En effet, les étudiants en pharmacie bénéficient actuellement en première année d’un enseignement qui accorde une large place aux travaux dirigés : environ 30 % en moyenne d’enseignements dirigés dispensés, contre 10 % en première année de médecine. Les enseignants des facultés de pharmacie sont astreints à enseigner un minimum de 192 heures équivalents TD, alors qu’aucun quota n’est imposé aux enseignants des facultés de médecine.
Et pourtant, l’arrêté du 18 mars 1992 qui organise le premier cycle des études médicales impose bien un minimum de 30 % d’enseignements dirigés et pratiques. Mais cela n’est malheureusement pas appliqué dans un nombre croissant d’universités, du fait notamment d’effectifs trop élevés pour pouvoir l’assurer et du manque d’enseignants et de locaux.
La mise en place de cette année commune telle qu’elle est énoncée ne ferait donc qu’amplifier ce phénomène, au risque d’une sévère dégradation des conditions d’enseignement.

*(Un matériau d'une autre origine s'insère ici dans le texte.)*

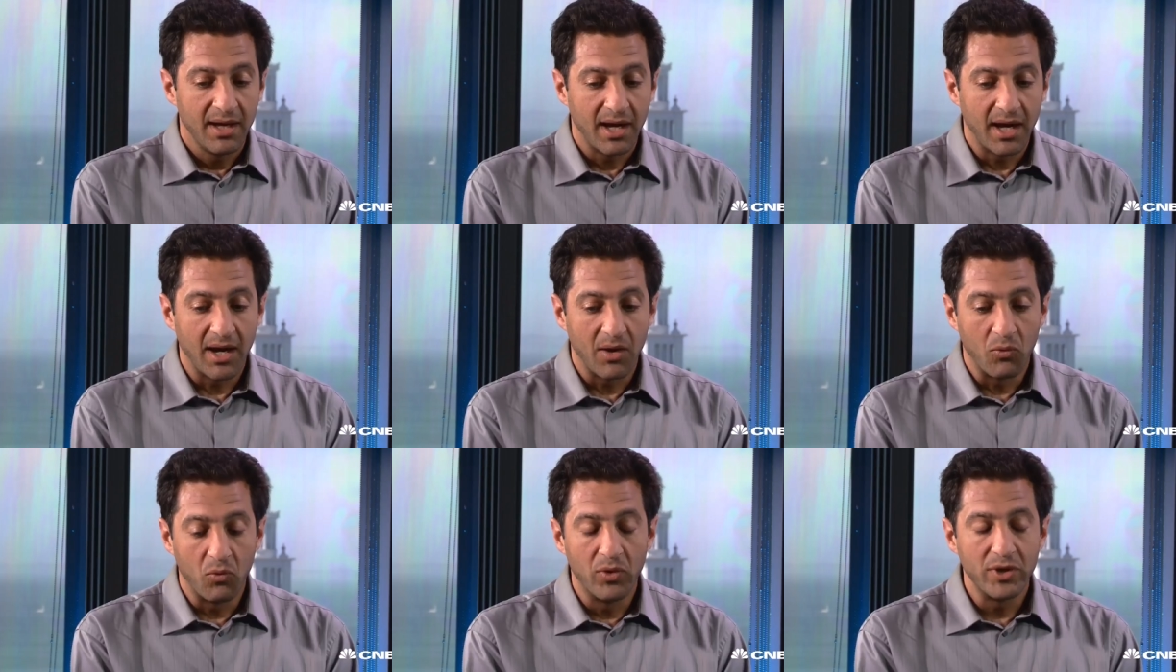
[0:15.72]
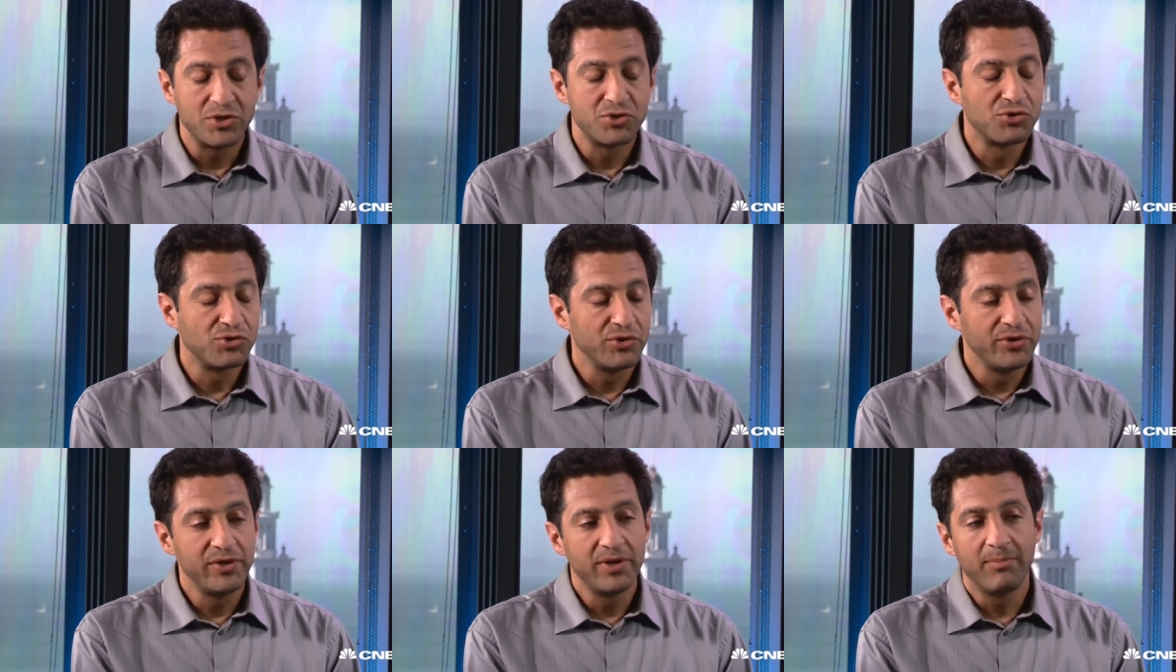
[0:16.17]
Uh, what
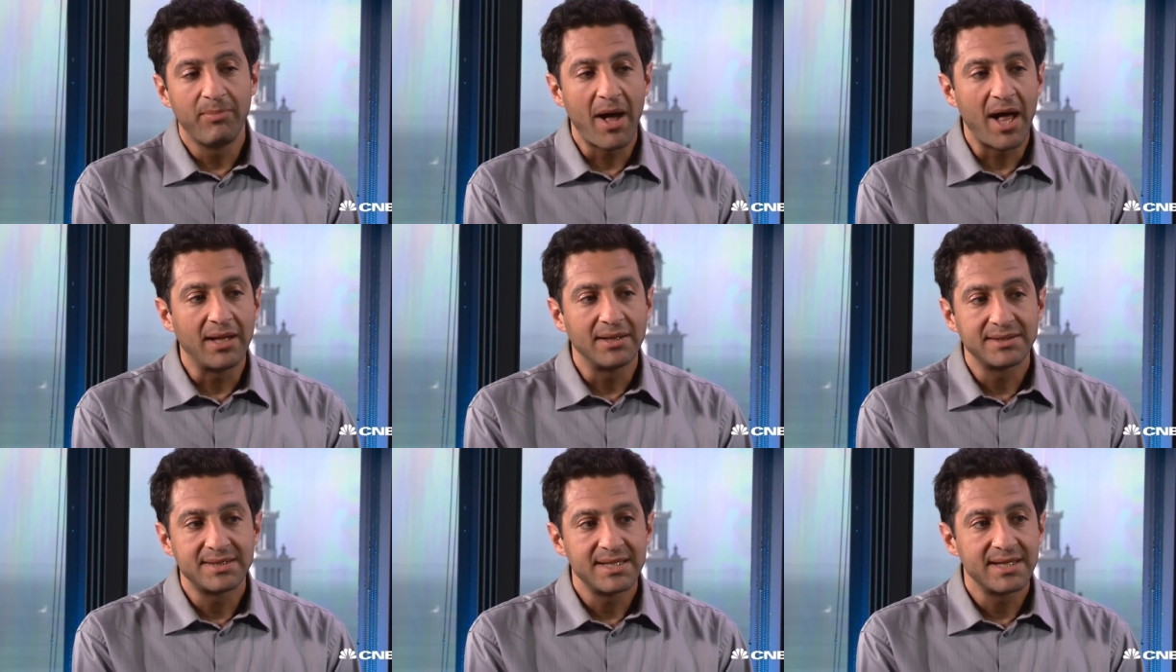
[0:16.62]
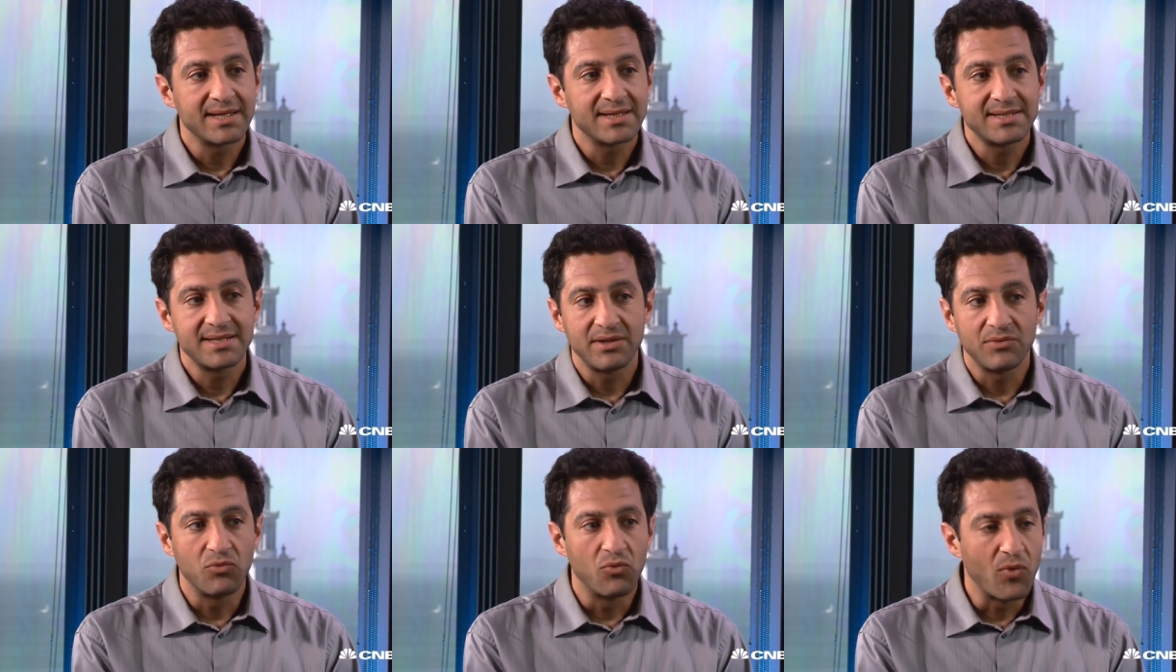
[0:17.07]
drew you to
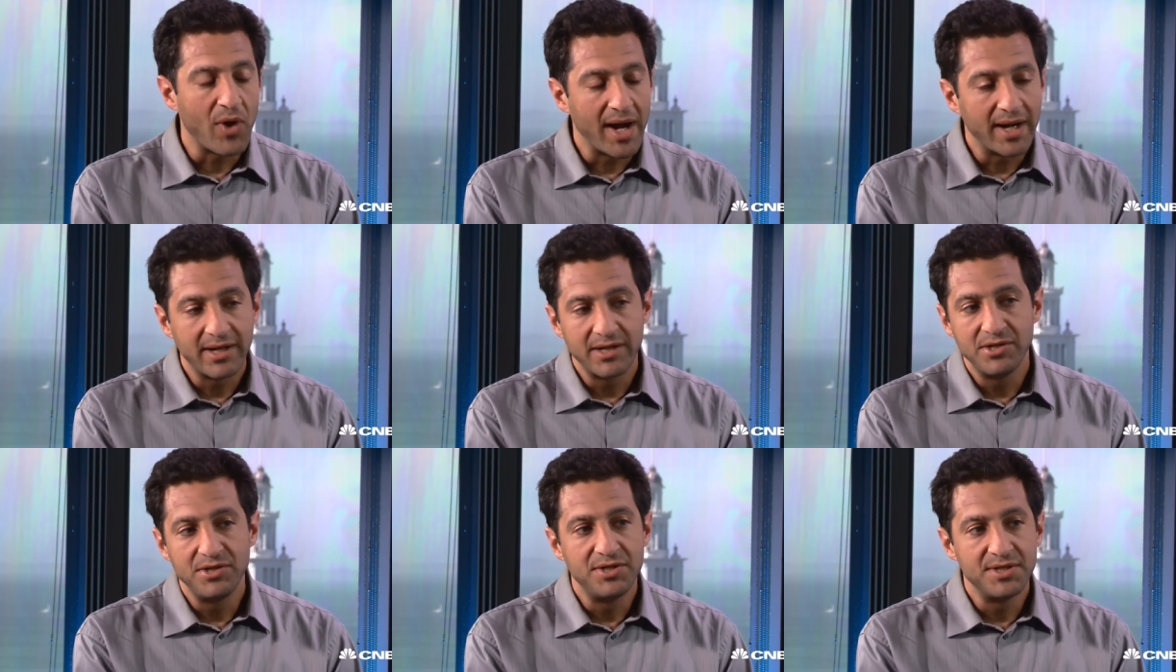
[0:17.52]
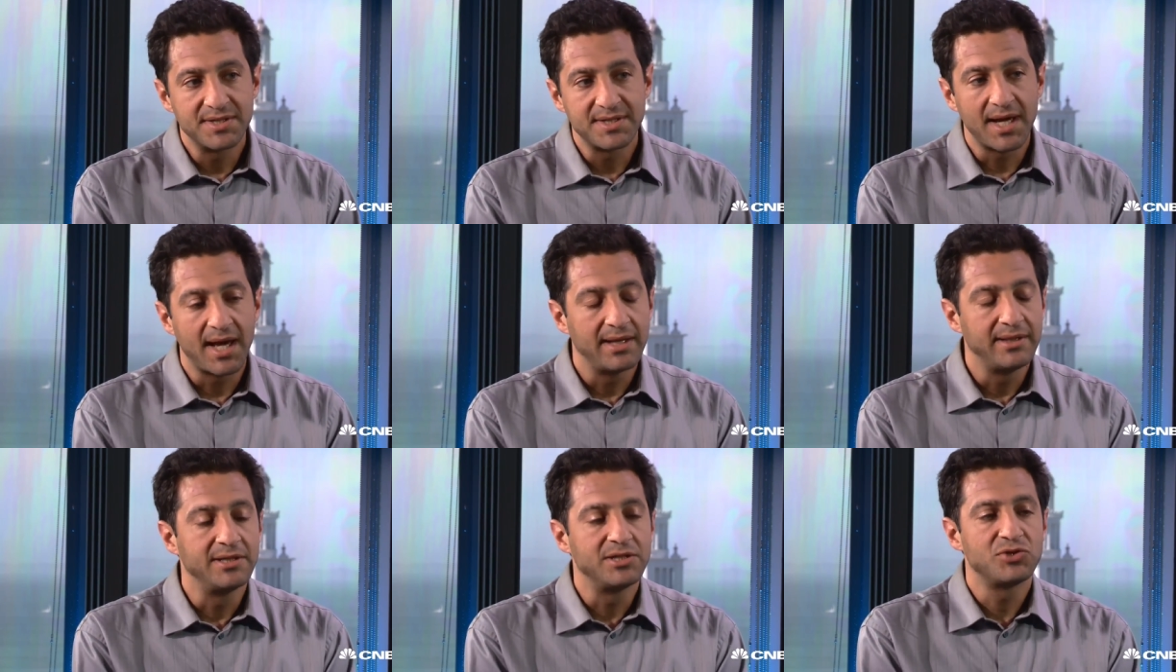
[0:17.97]
politics, and why did you
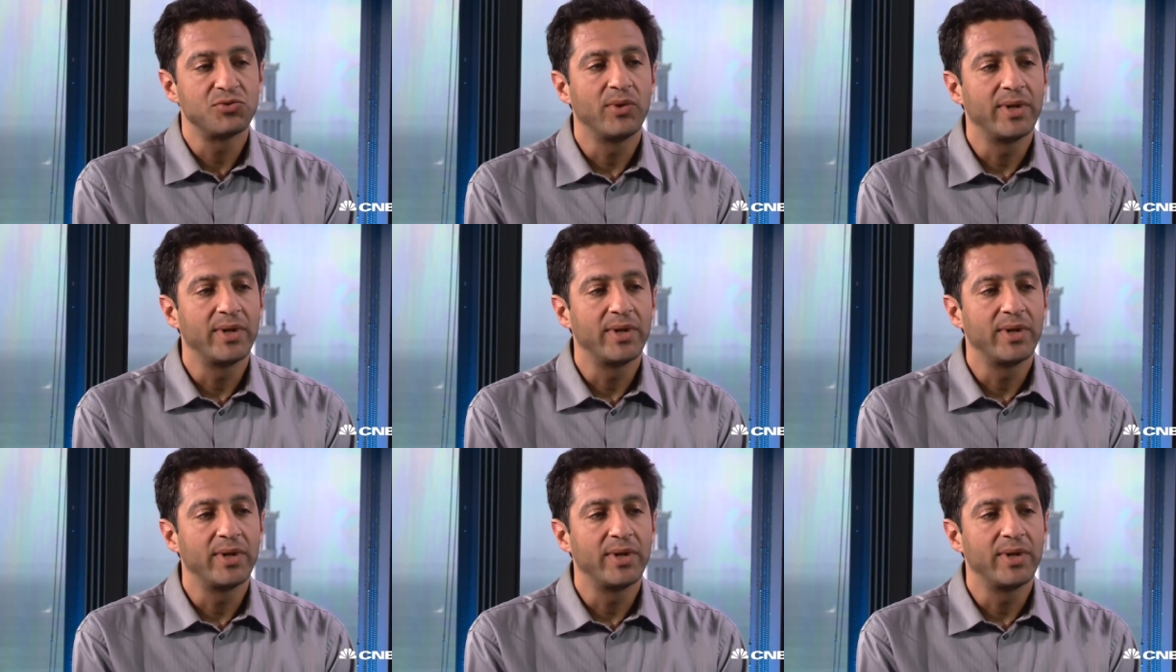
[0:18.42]
decide that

Les étudiants en pharmacie passeraient ainsi d’un enseignement en petit groupe de 30 ou de 40 élèves à des cours réunissant de 150 à 200 étudiants, les effectifs globaux risquant, quant à eux, de tripler, voire de quadrupler.
Comment donc, dans de telles conditions, réussir à maintenir et à préserver la qualité de l’enseignement dont ils bénéficient actuellement ?
Cette forte hausse des effectifs va inévitablement accroître le recours aux enseignements sur supports numériques et aux téléconférences, induisant une perte de pédagogie évidente pour les étudiants en pharmacie, mais aussi pour l’ensemble des étudiants concernés par la réforme. En effet, – mais est-il utile de le rappeler, notamment aux enseignants comme moi qui sont présents ici ce soir ? – la richesse de l’interaction entre professeurs et élèves peut difficilement être compensée par le monologue d’une silhouette projetée dans un amphithéâtre surpeuplé.
Il est donc primordial de continuer à promouvoir un enseignement à taille humaine, qui est essentiel à la richesse et à la maîtrise des enseignements dispensés.
Et sans la mise à disposition des moyens financiers et humains nécessaires liée aux modalités de la réforme – moyens qui restent trop peu définis au regard du contenu de cet article –, celle-ci, prise en l’état, devrait clairement, je le crains, accroître les risques de gâchis humain qu’elle visait initialement à réduire.